Embattled Hong Kong leader Carrie Lam announced measures aimed at easing a housing shortage on Wednesday (Oct 16) as she battles to restore confidence in her administration and address widespread discontent after four months of mostly violent anti-government protests.
Mrs Lam was forced to deliver her speech via video after her annual policy address in the Legislative Council was aborted when some lawmakers repeatedly jeered and shouted at her as she began speaking.
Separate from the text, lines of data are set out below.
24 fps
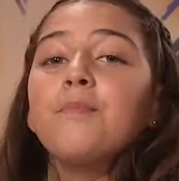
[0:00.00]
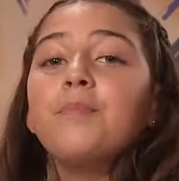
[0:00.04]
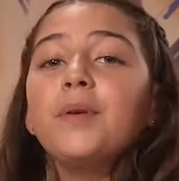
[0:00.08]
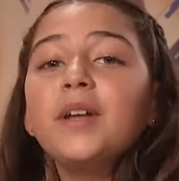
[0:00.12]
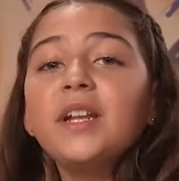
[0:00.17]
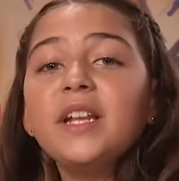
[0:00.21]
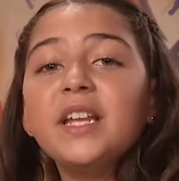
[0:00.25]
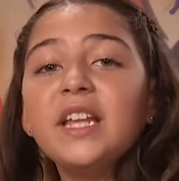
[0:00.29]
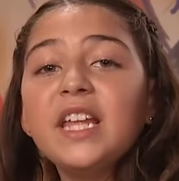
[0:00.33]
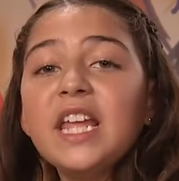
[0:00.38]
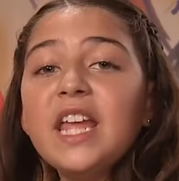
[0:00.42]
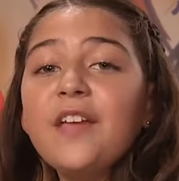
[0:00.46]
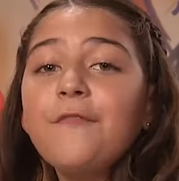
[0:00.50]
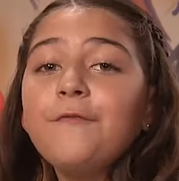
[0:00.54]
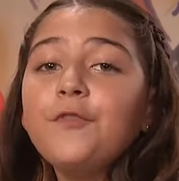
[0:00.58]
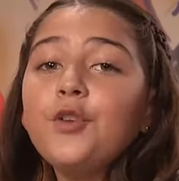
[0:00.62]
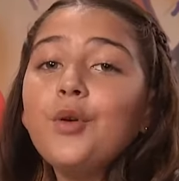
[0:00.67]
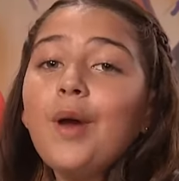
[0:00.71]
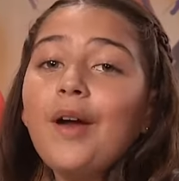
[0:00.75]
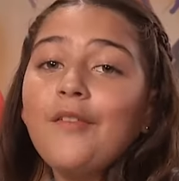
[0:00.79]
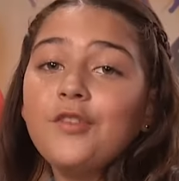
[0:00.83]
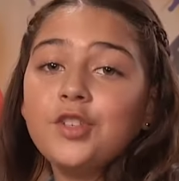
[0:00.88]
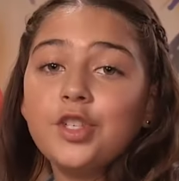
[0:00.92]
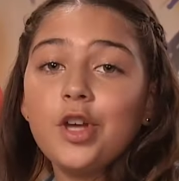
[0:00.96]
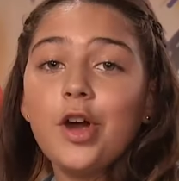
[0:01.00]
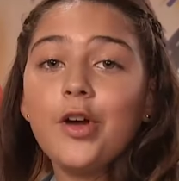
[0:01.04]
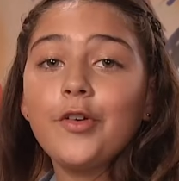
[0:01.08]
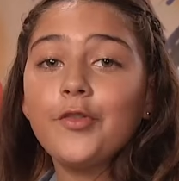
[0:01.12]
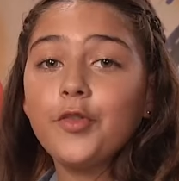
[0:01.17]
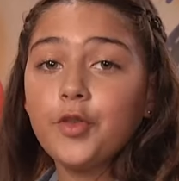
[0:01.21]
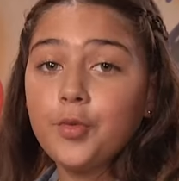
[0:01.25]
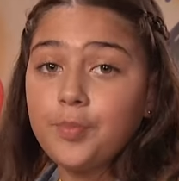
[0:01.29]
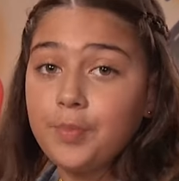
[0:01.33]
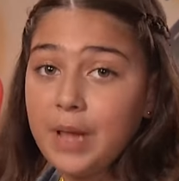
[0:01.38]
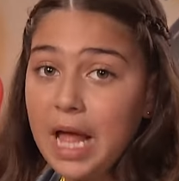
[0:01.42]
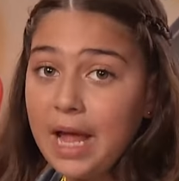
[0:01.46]
But if you have a dog
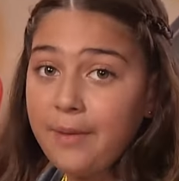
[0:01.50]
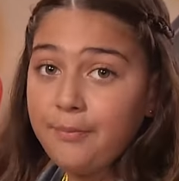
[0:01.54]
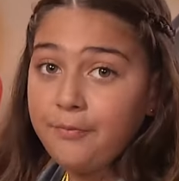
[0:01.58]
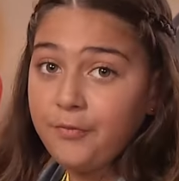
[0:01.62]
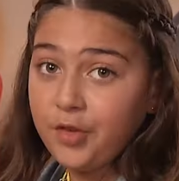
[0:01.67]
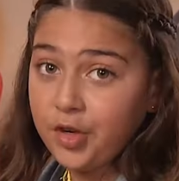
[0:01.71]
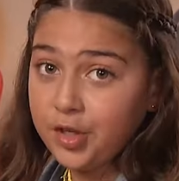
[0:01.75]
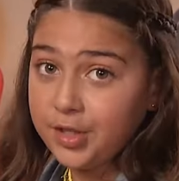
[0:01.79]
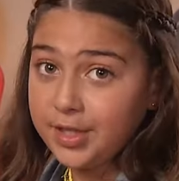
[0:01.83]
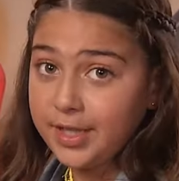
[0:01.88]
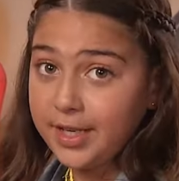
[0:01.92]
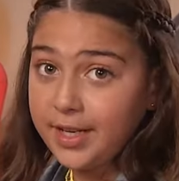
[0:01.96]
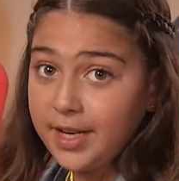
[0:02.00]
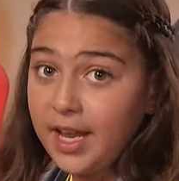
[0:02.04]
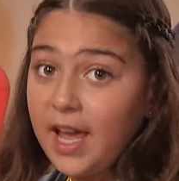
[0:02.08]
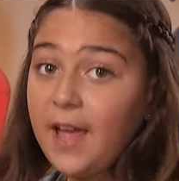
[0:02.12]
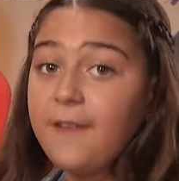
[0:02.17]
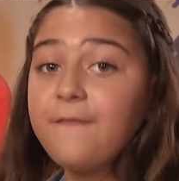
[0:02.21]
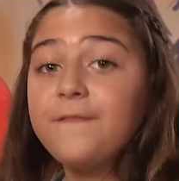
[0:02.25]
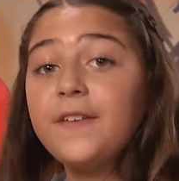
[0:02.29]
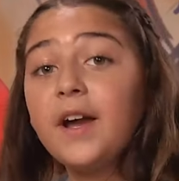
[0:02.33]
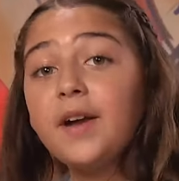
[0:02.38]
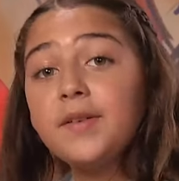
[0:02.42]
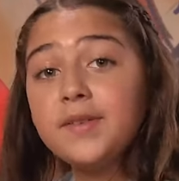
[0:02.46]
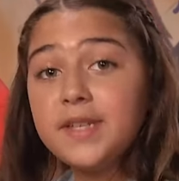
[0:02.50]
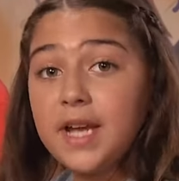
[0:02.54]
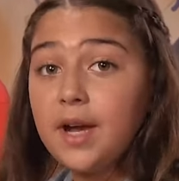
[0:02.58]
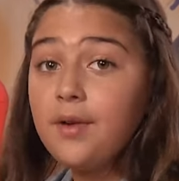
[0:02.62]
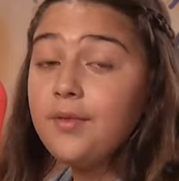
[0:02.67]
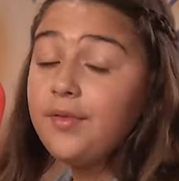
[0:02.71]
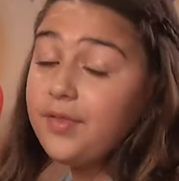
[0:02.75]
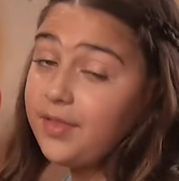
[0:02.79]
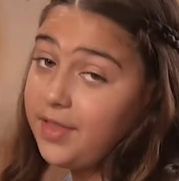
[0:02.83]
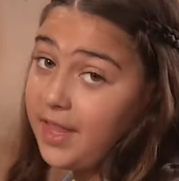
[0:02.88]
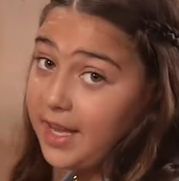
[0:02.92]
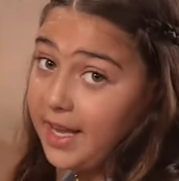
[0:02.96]
for a blind person, I found
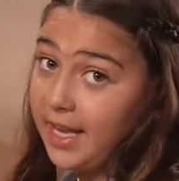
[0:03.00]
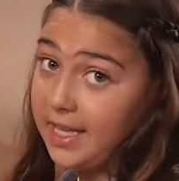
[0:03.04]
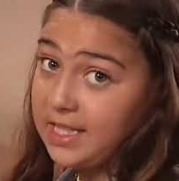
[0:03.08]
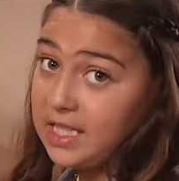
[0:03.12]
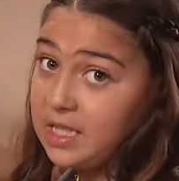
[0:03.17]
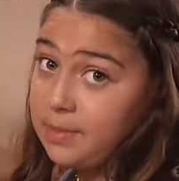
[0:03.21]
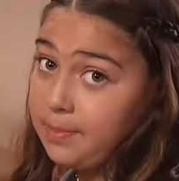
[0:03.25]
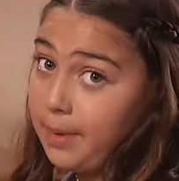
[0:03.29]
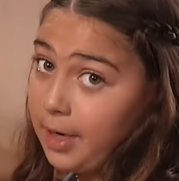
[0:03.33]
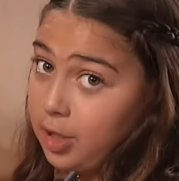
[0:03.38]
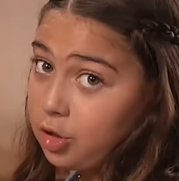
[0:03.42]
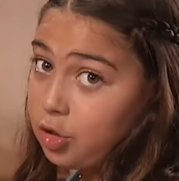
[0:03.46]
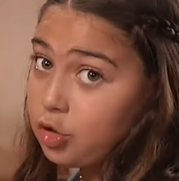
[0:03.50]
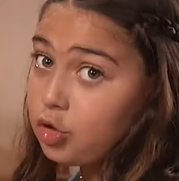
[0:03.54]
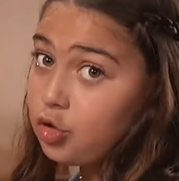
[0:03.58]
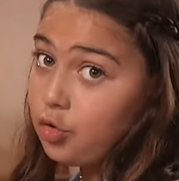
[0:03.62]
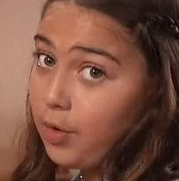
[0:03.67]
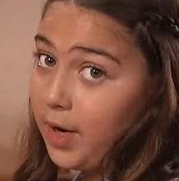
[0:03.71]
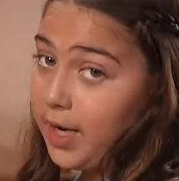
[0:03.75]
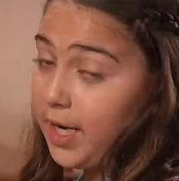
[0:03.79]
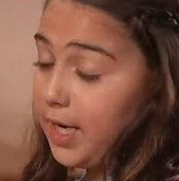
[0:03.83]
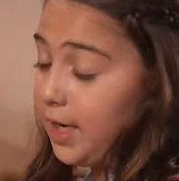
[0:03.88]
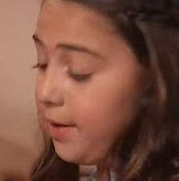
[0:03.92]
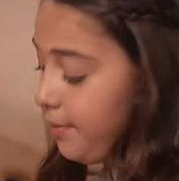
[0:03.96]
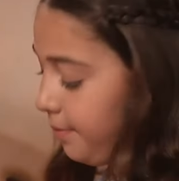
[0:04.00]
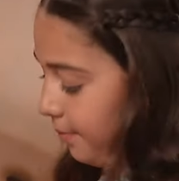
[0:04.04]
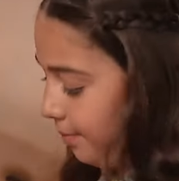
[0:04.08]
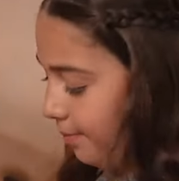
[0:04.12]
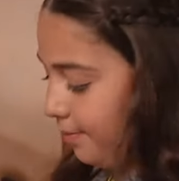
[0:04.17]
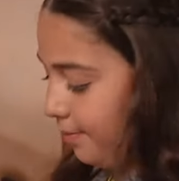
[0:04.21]
out they get special training.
After aborting her speech in the chamber twice, Mrs Lam left the podium.
When the speech resumed, in video form, Mrs Lam started by condemning the violence that has escalated in the city the past four months, urging residents to protect Hong Kong’s core values of rule of law and principles of inclusiveness, integration and mutual respect.
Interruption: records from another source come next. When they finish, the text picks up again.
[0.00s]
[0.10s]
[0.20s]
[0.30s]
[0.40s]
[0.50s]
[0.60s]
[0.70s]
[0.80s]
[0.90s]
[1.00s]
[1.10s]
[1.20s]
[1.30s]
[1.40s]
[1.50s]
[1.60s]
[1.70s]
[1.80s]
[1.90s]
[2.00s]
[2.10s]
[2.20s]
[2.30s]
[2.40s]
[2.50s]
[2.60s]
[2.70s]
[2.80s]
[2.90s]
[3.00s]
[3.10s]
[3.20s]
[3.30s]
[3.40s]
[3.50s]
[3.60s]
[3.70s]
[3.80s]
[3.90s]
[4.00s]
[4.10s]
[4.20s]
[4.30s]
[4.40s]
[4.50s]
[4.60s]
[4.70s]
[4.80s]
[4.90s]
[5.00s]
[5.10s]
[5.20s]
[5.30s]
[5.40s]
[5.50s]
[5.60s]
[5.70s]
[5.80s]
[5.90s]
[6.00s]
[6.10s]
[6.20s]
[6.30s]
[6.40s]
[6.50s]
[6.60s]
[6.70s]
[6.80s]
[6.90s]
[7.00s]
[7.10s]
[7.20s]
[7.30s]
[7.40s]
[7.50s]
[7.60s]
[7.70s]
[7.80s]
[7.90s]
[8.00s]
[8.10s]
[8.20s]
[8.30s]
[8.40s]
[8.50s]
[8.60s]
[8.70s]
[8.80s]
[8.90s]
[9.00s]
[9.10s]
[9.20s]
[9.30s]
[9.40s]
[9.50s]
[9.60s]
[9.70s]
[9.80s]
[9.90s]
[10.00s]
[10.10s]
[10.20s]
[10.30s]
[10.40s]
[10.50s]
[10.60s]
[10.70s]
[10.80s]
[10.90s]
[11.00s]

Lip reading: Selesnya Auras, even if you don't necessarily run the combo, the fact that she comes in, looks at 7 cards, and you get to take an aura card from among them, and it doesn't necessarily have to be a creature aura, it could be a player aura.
Given that the government in recent months had announced a series of measures in different sectors including ways to support enterprises, safeguard jobs, enhance child care services and support sports development, Mrs Lam zoomed in on four aspects in her speech – housing, land supply, improving people’s livelihood and economic development.
Some short- and medium-term measures to tackle the housing crisis include increasing the funding for transitional housing from the promised HK$2 billion (S$350 million) to HK$5 billion, providing 10,000 transitional housing units in the next three years and offering relief for low-income households.
The Hong Kong Housing Authority (HKHA) will also accelerate the sale of unsold flats, even as it explores the feasibility of redeveloping its factory estates into public flats.
Meanwhile, the government will put up a private residential site in Anderson Road for sale in the first quarter of 2020, where the developer will be required to offer about 1,000 units at below-market prices to eligible first-time home buyers.
First-time home buyers will also soon be able to take out loans of up to 90 per cent for all properties worth HK$8 million or less, up from the current ceiling of HK$4 million.
Buyers can borrow 80 per cent of the property value for flats worth up to HK$10 million, up from the current HK$6 million.
As for increasing land supply, the government will prioritise the study of 160ha of brownfield sites for development purposes and invoke the Lands Resumption Ordinance – a move Mrs Lam described as “a breakthrough in thinking”.
She said the government will push on with controversial plans to build a series of artificial islands east of Lantau to create 1,000ha of land, even though “some people in the community have concerns”.
Among other measures unveiled include a 20-month pilot scheme to debut early next year aimed at providing early intervention to children who exhibit signs of special needs, grants for parents of schoolgoing children, and a proposal to seek the support of mainland authorities to possibly offer tax concessions to local enterprises wishing to shift from exports to domestic sales.
Hong Kong University of Science and Technology’s Associate Professor Sing Ming, however, said the measures unveiled are not quick enough to dramatically alleviate the current tension and reduce the protests “because the core demands among the protesters and the general public are not related to housing”.
“Rather, they are related to the rule of law, to police brutality and full democracy,” he said. “The measures of today are far from adequate to reduce the fervour of the ongoing protests against the government,” he added.
In wrapping up her hour-long speech, Mrs Lam called on Hong Kongers to put aside differences and “stop attacking each other” in order to sail through adversities.
“Fellow citizens, so long as Hong Kong remains impeded by unresolved disputes, ongoing violence, confrontation and discord, our city cannot embark on the road to reconciliation and people will lose faith in the future.”
“We must reverse the prevalent pessimistic sentiments and stop the disorderly behaviour,” the leader said.
She added that while Hong Kong now faces “the most formidable challenge since our return to the Motherland”, she believes efforts made to lay the solid foundation of Hong Kong would not be wasted.
“So long as we have unwavering confidence, adhere to the ‘one country, two systems’ principle, stop violence in accordance with the law and restore social order as early as possible, Hong Kong will soon be able to emerge from the storm and embrace the rainbow.”